# RAG Application: Ask Questions from a PDF Document using Large Language Models

Retrieval-Augmented Generation (RAG) is a generative AI framework that combines pre-trained large language models (LLMs) with external data sources. RAG improves the output of LLMs by using fresh data from authoritative knowledge bases and enterprise systems to generate more reliable responses.

For example, this project is about using RAG to ask questions from a PDF document. The RAG system uses its large language model to understand the question, then it retrieves relevant information from the PDF document, and finally generates a response. This way, we can extract precise information from a document.

## 0. Setup Ollama

I used [Ollama](https://ollama.com) because it's the easiest way to get up and running with large language models, locally on my computer.

In this case, I used [TinyLlama](https://arxiv.org/pdf/2401.02385.pdf) model by StatNLP Research Group and 
Singapore University of Technology and Design.

On your terminal, run:

```bash
ollama run tinyllama
```

## 1. Loading Environment Variables and Setting Up the Model

In [9]:
import os
from dotenv import load_dotenv

# If you want to use the OpenAI API, you need to set the OPENAI_API_KEY environment variable
load_dotenv()
OPENAI_API_KEY = os.getenv("OPENAI_API_KEY")
#MODEL = "gpt-3.5-turbo"

MODEL = "tinyllama"

## 2. Prepare Embeddings and Test the Model

In [10]:
from langchain_community.llms import Ollama
from langchain_openai.chat_models import ChatOpenAI
from langchain_community.embeddings import OllamaEmbeddings
from langchain_openai.embeddings import OpenAIEmbeddings

if MODEL.startswith("gpt"):
    model = ChatOpenAI(openai_api_key=OPENAI_API_KEY, model=MODEL)
    embeddings = OpenAIEmbeddings()
else:
    model = Ollama(model=MODEL)
    embeddings = OllamaEmbeddings(model=MODEL)

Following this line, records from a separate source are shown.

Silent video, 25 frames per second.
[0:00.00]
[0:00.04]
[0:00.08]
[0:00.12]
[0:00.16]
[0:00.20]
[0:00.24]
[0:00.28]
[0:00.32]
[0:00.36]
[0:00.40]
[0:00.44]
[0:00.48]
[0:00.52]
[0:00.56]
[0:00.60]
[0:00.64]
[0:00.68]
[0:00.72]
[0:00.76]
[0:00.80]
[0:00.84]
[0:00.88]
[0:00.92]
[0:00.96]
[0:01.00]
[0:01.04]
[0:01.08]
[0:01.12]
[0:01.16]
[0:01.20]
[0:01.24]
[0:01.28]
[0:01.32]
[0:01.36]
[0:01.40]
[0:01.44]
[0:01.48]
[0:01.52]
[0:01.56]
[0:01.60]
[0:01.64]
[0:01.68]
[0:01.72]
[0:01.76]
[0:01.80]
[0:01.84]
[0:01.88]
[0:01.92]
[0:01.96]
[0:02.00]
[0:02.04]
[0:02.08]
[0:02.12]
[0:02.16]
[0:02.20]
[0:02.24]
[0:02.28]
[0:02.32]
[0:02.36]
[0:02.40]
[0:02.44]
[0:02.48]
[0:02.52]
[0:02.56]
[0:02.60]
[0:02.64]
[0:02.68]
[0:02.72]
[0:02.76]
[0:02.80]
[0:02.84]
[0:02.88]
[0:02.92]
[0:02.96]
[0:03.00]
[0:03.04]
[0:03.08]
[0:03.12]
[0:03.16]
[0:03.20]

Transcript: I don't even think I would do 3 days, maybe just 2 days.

model.invoke("what is machine learning in a few words?")

'Machine Learning (ML) is a field of artificial intelligence that enables machines to learn from experience and improve their performance over time without being programmed specifically for those tasks. In simple terms, ML helps machines to "learn" from data or experiences to make decisions and perform tasks better than they would be able to do on their own.'

In [11]:
from langchain_core.output_parsers import StrOutputParser

parser = StrOutputParser()

chain = model | parser 
chain.invoke("what is machine learning in a few words?")

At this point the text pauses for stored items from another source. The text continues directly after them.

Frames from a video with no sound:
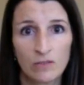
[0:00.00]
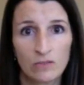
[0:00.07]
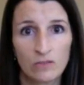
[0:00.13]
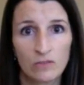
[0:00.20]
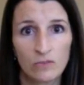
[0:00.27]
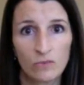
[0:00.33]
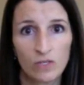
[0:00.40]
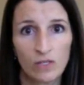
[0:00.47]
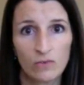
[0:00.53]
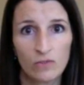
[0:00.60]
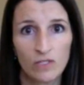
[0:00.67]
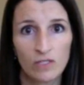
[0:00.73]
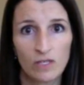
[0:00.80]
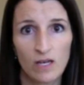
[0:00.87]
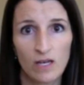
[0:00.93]
is what I would
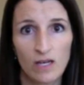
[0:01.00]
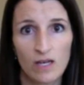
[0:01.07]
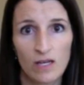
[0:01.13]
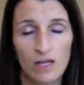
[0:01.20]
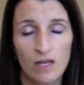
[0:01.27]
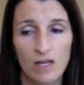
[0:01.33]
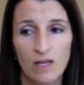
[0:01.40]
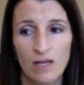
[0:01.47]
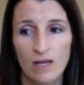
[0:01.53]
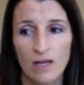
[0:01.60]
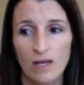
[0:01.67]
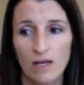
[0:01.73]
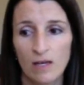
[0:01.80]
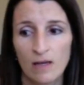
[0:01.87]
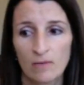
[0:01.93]
say.
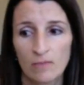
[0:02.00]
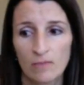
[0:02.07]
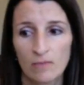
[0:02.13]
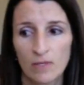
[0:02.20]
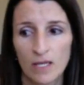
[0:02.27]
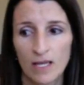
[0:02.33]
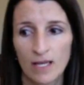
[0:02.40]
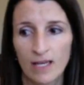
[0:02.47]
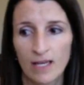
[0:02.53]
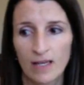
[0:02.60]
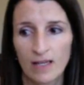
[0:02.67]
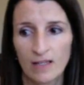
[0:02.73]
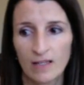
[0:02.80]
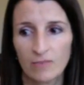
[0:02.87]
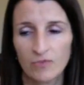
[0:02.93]
And
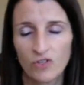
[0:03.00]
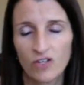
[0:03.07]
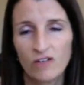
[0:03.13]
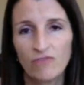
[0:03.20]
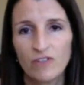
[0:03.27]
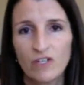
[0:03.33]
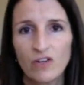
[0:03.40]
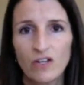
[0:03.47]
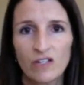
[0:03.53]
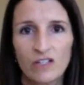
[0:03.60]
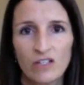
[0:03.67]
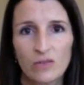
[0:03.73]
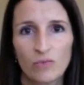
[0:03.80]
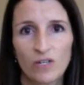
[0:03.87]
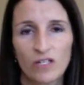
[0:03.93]
I'm trying to figure out a
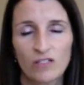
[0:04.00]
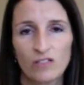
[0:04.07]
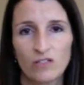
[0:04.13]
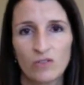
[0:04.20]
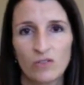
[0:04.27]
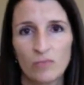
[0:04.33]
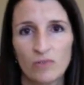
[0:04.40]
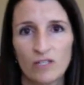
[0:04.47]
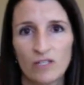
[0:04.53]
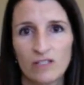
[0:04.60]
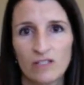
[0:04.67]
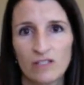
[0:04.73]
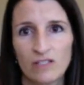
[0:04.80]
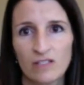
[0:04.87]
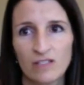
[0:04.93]
good way to do it
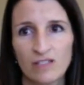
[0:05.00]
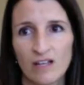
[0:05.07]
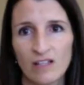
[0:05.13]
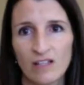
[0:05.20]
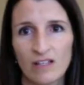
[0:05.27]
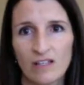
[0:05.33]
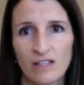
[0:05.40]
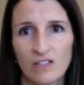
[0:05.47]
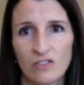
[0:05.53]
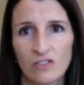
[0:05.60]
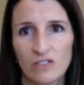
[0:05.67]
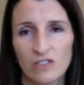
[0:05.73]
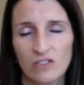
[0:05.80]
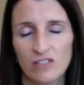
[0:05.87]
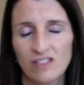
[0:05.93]
because selling is
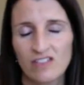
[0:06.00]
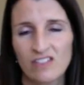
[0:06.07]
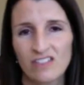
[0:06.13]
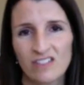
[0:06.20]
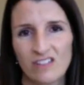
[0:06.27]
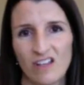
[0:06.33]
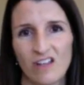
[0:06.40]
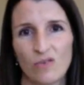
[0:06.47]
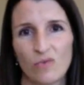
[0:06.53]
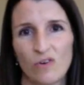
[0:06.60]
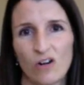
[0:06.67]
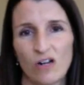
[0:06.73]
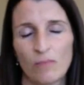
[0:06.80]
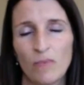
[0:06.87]
it's just a lot of work.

'Machine learning (ML) is a field of artificial intelligence that allows computers to learn and improve their own behavior based on data inputted by humans or other machines. In simpler terms, ML is a type of AI algorithm that enables machines to think like humans and improve on their performance based on the patterns they encounter. It involves using algorithms to process massive amounts of data and make predictions or decisions based on it, which can be beneficial for various applications in various industries.'

## 3. Load the PDF Document

In [12]:
from langchain_community.document_loaders import PyPDFLoader

loader = PyPDFLoader("gemma-model.pdf")
pages = loader.load_and_split()
pages

[Document(page_content='3/10/24, 8:32 PM Gemma: Google introduces new state-of-the-art open models\nhttps://blog.google/technology/developers/gemma-open-models/ 1/5DEVELOPERS\nGemma: Introducing new state-\nof-the-art open models\nGemma is built for responsible AI development from the same research and\ntechnology used to create Gemini models.\nFeb 21, 2024·3 min read\nJJeanine Banks\nVP & GM, Developer X and\nDevRelTTris Warkentin\nDirector, Google DeepMindShare\nListen to article\n7 minutes\nThe Keyword', metadata={'source': 'gemma-model.pdf', 'page': 0}),
 Document(page_content='3/10/24, 8:32 PM Gemma: Google introduces new state-of-the-art open models\nhttps://blog.google/technology/developers/gemma-open-models/ 2/5At Google, we believe in making AI helpful for everyone. We have a long history of contributing innovations\nto the open community, such as with Transformers, TensorFlow, BERT, T5, JAX, AlphaFold, and AlphaCode.\nToday, we’re excited to introduce a new generation of open

In [13]:
from langchain.prompts import PromptTemplate

template = """
Answer the question based on the context below. If you can't 
answer the question, respond with "I don't know".

Context: {context}

Question: {question}
"""

prompt = PromptTemplate.from_template(template)
print(prompt.format(context="Here is some context", question="Here is a question"))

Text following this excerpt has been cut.